We learned today that GSS follows their rules as precisely as an android, and their deadlines are as immutably inscribed as the pathways on a circuit. To use a Monopoly game analogy, there is no pass-go and there is no collecting $200. Our applications will not even be considered, because we missed the deadline for this grant. Also, we cannot even apply for less funding through the non-competitive domestic reimbursement. This is an extreme let down for us not only because we spent time putting together our applications, but also because we asked our recommendation letter writers to spend their time, energy, and consideration on our behalf.

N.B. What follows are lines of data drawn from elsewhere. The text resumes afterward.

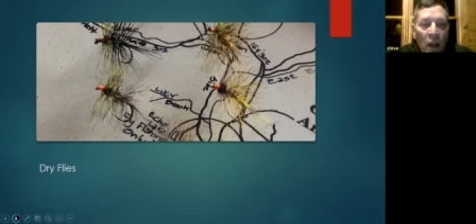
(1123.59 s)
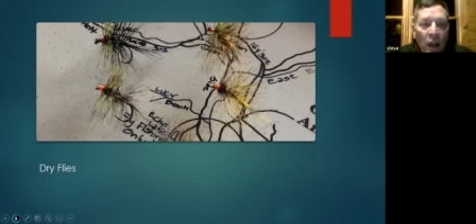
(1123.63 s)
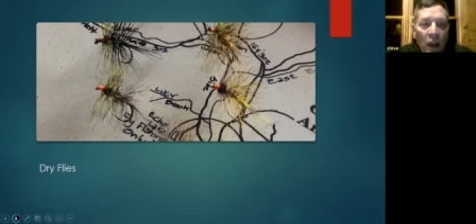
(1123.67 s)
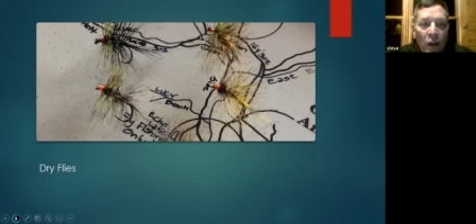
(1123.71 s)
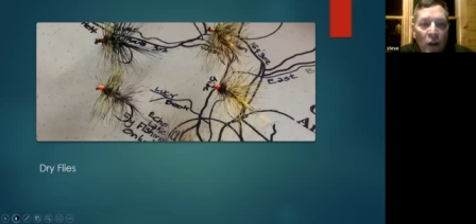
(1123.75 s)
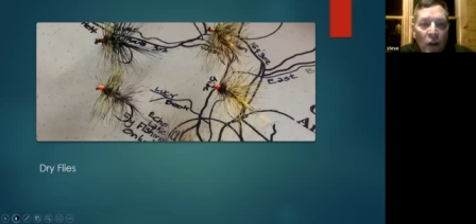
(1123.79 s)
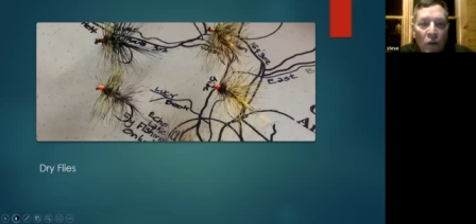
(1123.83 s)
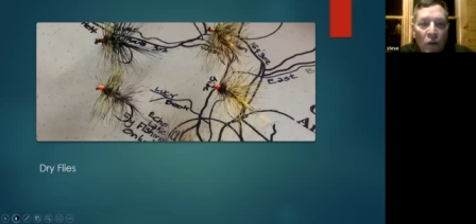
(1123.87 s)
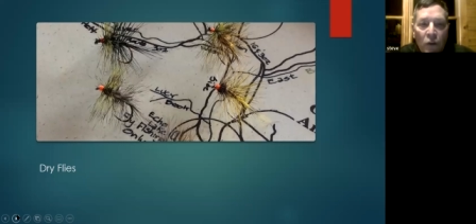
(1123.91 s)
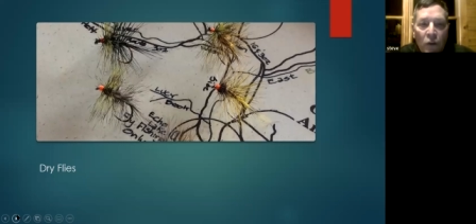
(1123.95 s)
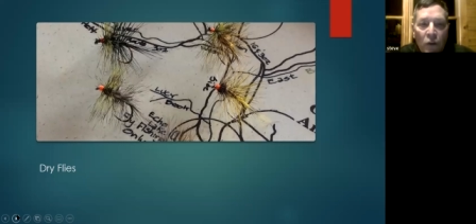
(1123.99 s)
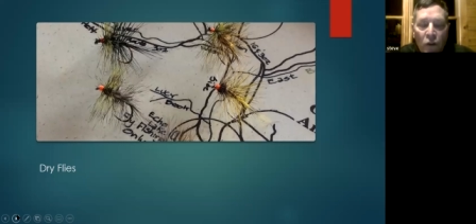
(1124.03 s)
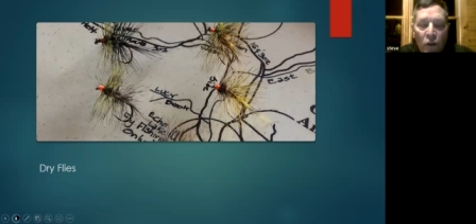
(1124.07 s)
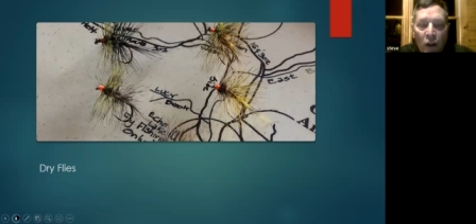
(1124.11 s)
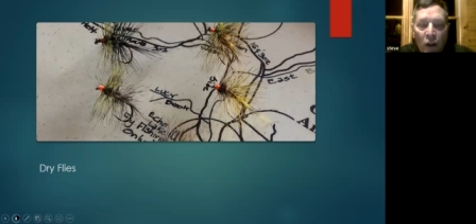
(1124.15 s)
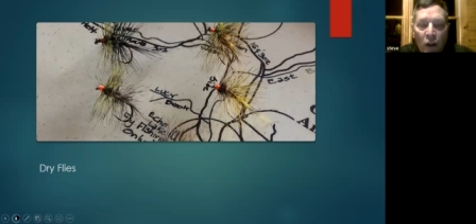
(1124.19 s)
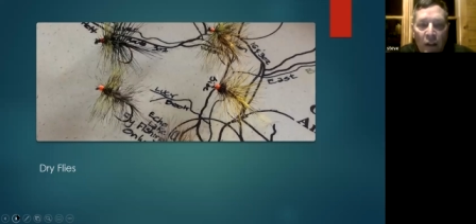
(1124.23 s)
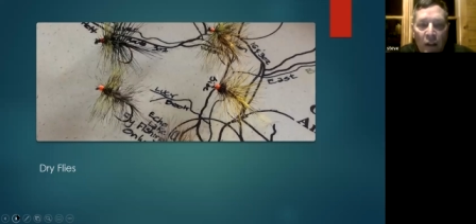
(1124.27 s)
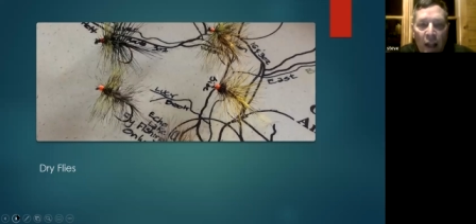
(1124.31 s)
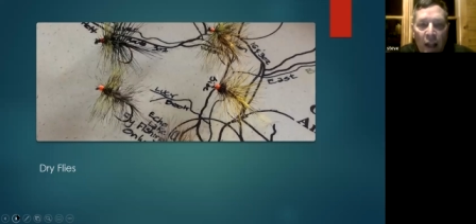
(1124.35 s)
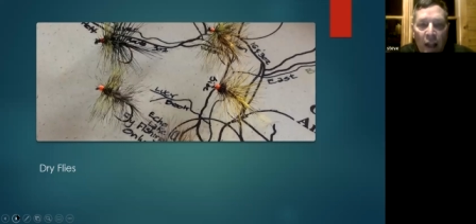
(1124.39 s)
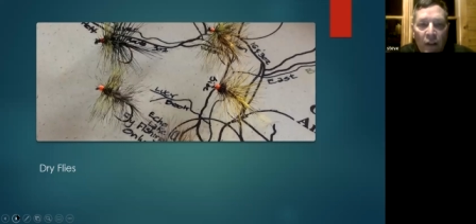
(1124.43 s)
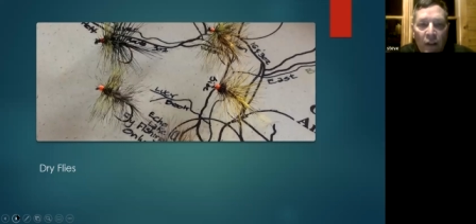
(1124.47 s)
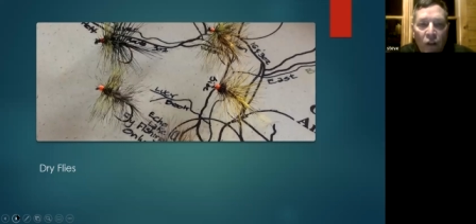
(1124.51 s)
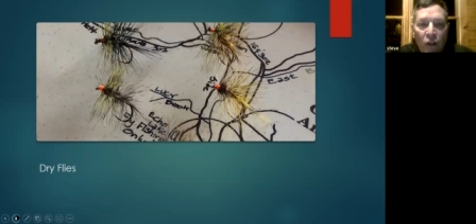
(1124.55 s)
You know, if you took at
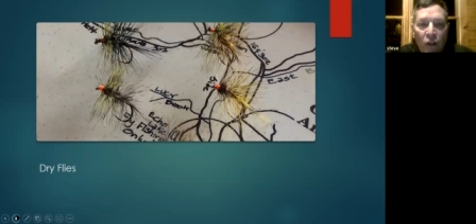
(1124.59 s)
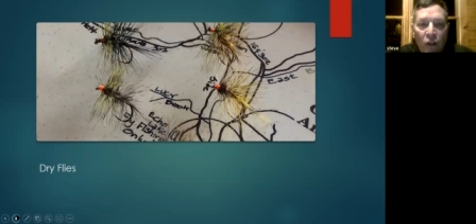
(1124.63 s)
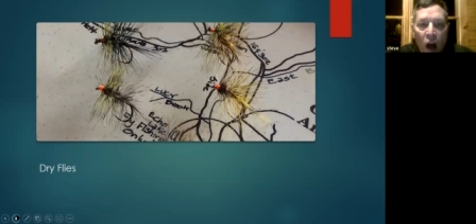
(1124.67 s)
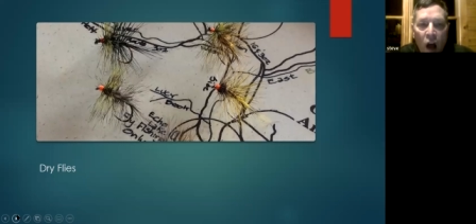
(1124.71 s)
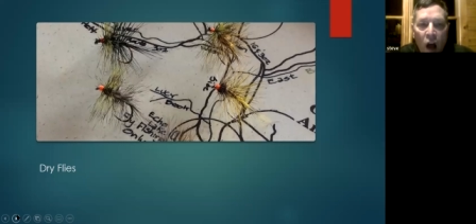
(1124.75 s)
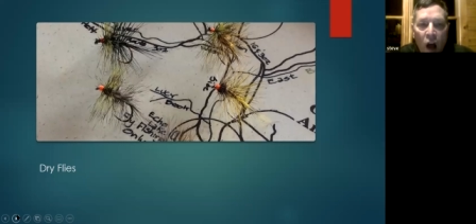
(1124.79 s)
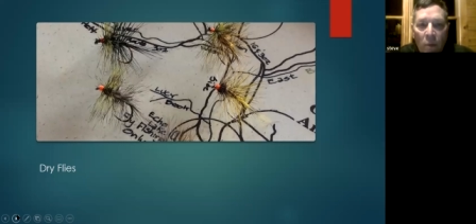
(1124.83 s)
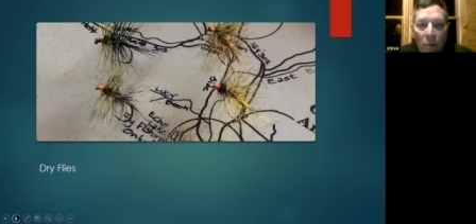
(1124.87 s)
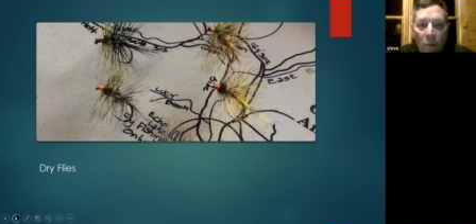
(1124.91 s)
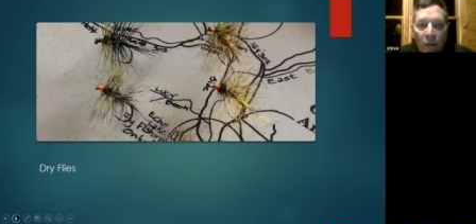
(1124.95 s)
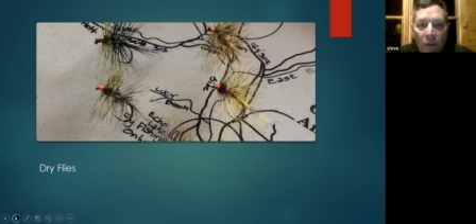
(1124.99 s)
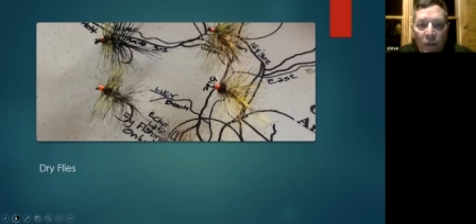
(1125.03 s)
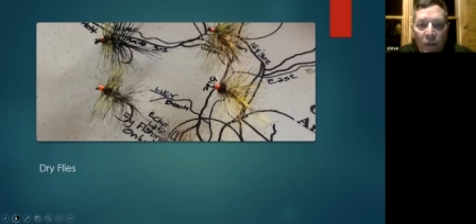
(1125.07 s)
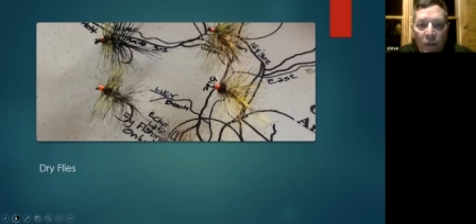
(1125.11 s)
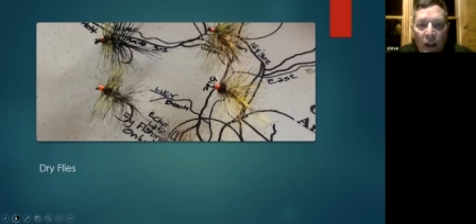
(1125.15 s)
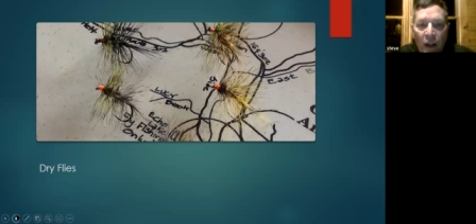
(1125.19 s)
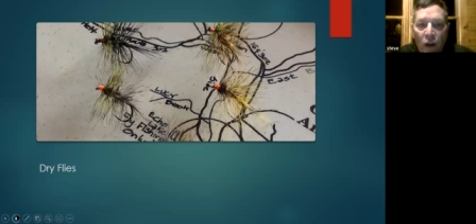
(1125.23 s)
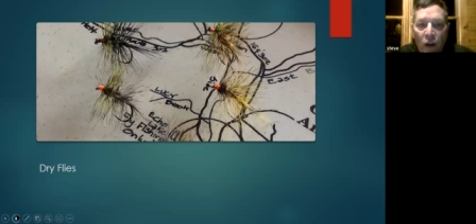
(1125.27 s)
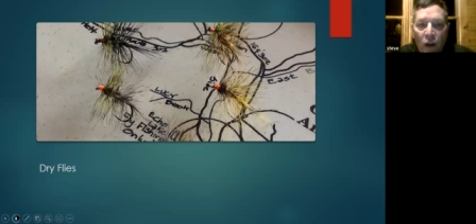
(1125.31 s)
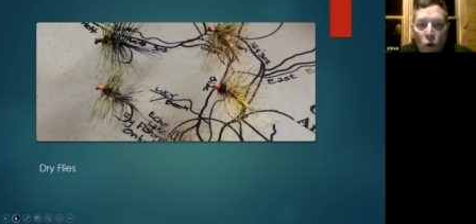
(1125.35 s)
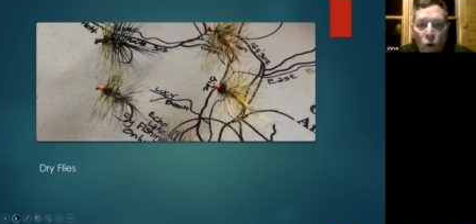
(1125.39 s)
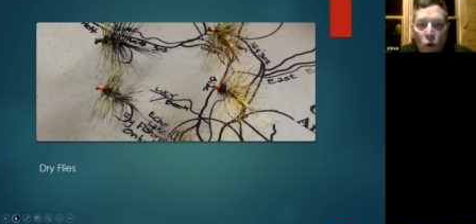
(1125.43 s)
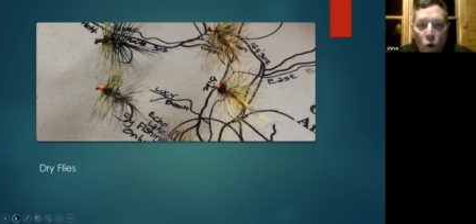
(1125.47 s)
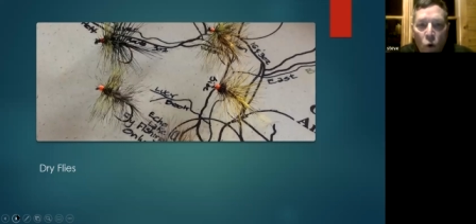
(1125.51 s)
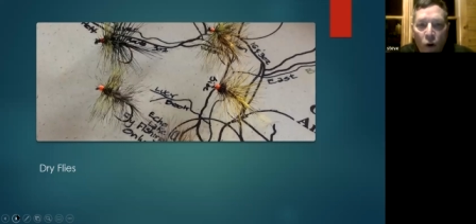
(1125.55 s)
that top left-hand
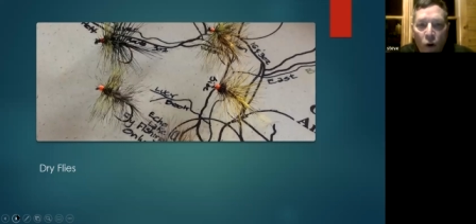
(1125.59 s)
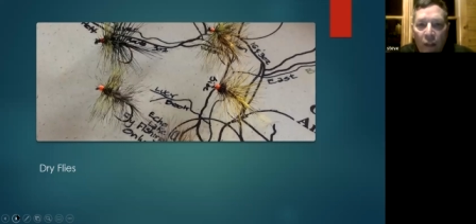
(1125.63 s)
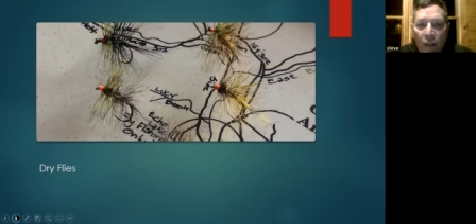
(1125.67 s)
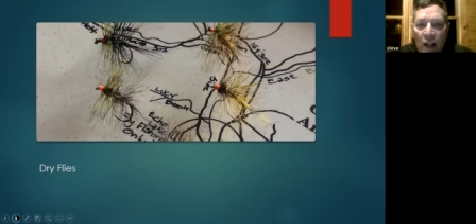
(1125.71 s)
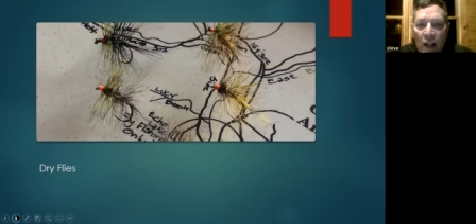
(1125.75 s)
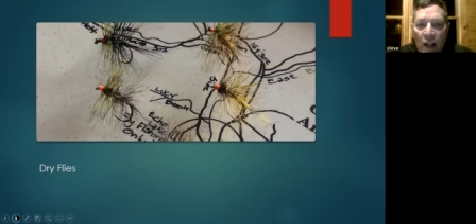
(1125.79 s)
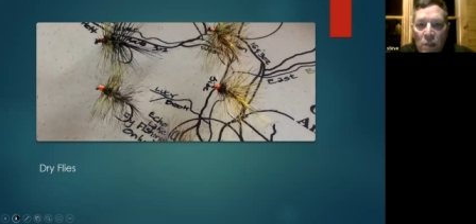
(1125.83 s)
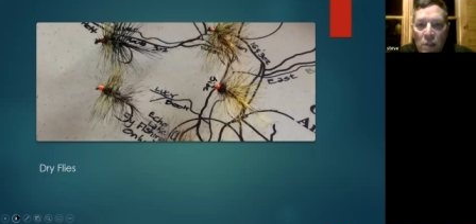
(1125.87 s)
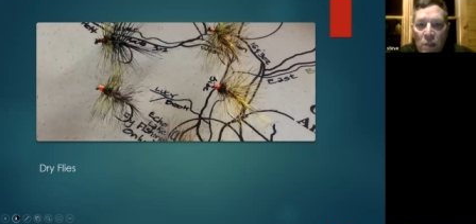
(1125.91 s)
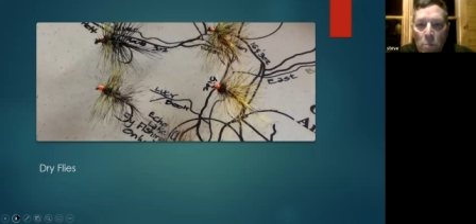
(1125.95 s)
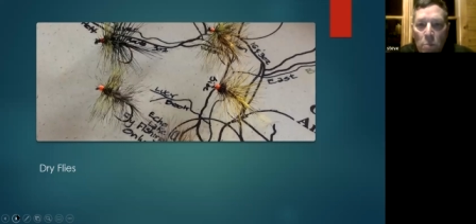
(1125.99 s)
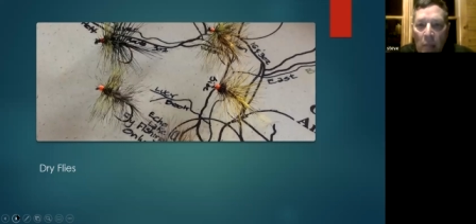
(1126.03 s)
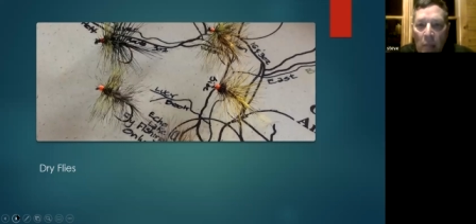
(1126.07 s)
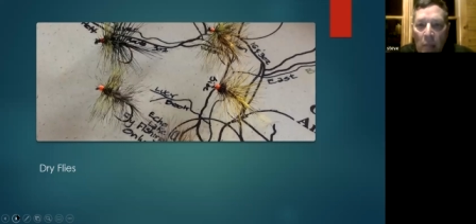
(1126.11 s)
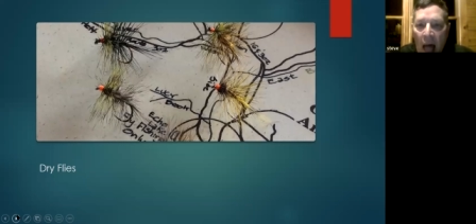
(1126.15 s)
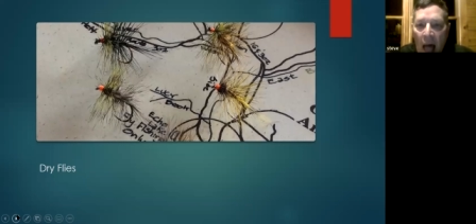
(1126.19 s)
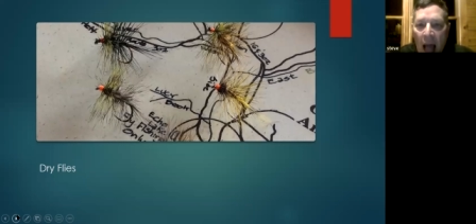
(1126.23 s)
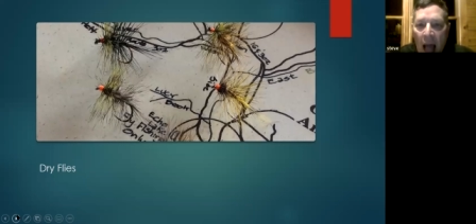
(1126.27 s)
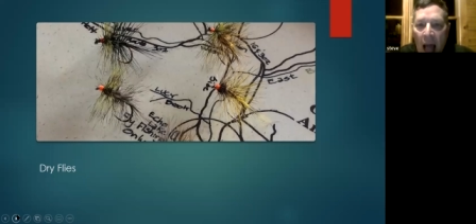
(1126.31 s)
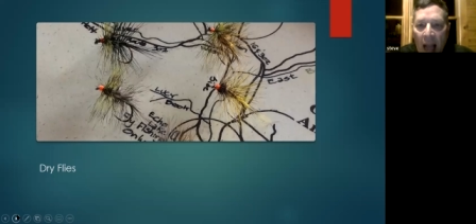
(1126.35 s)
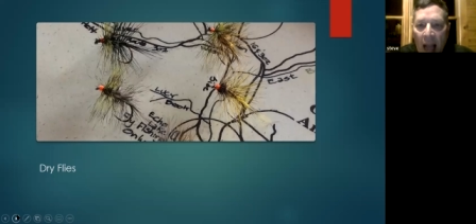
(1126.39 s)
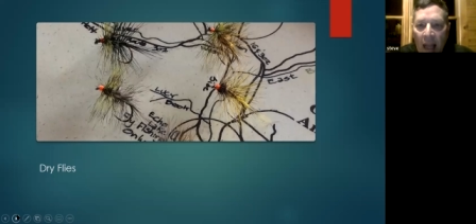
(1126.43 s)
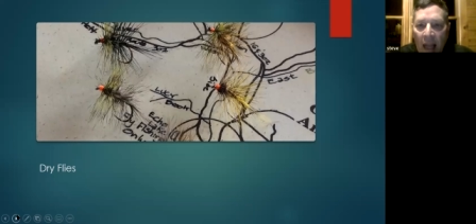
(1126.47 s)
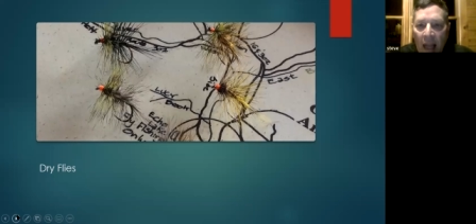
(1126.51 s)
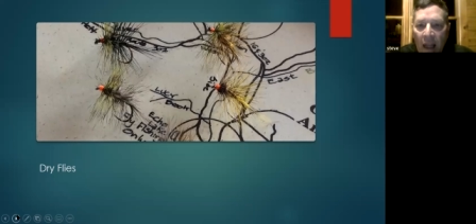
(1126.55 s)
corner, that's
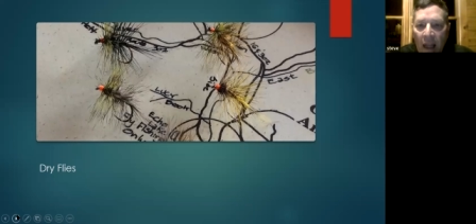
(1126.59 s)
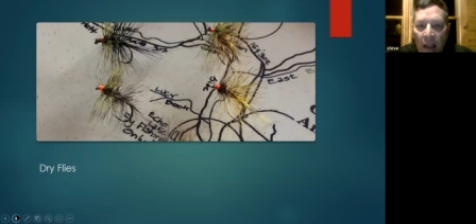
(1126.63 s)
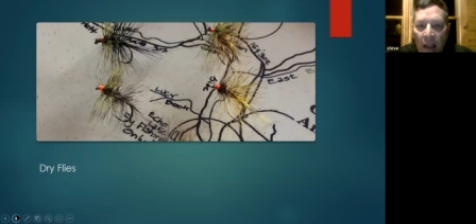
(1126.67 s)
black.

Institutions and bureaucracies develop their own logic in order to produce some result. They are in effect computers: accepting an input, doing work on that input, and producing a result based on the input and the operation on that input. GSS is an institution that supports Kent State’s graduate students, and I certainly don’t want to disparage the good work that GSS does. However, I worry about the inflexibility of these institutions and the persons who work in these institutions as much as Dick does in “The Android and the Human.” Do the humans in these institutions willing give over their human inflexibility in exchange for the android-power that they derive from their position? Or, do the institutions impose androidness on the humans that continue the operations of the institution-computer? Do the humans, in effect, become the transistors within the circuits of institutional power?
I’m not advocating that we ditch these institutions, because we certainly couldn’t get a lot of the work that we do get done without them. However, I, like Dick, believe that we need to assert our humanity when confronted with the inflexibility of the android. Institutions cannot by themselves do anything–it is the human beings acting as the nodes of power emanating from the institution that do things for, on, or by others. Similarly, the human beings at the mercy of institutions and their androids can certainly assert their humanity, too, but this may not sit well with institutional androids at various nodes within the greater networks of power.
I suppose even if institutional androids cannot or will not inject a little humanity into the institutions that they inhabit, I wonder if instead we can add a little fuzzy logic to the institutions to make them less concretely computerized. Of course, any operation working its way through a set of instructions is still android-like. However, adding some kind of flexibility to the system might make it more appealing (personable?) to those on the outside who are at the institution’s and by extension the institutional androids’ mercy.
My wallet could certainly use some fuzzy logic right about now.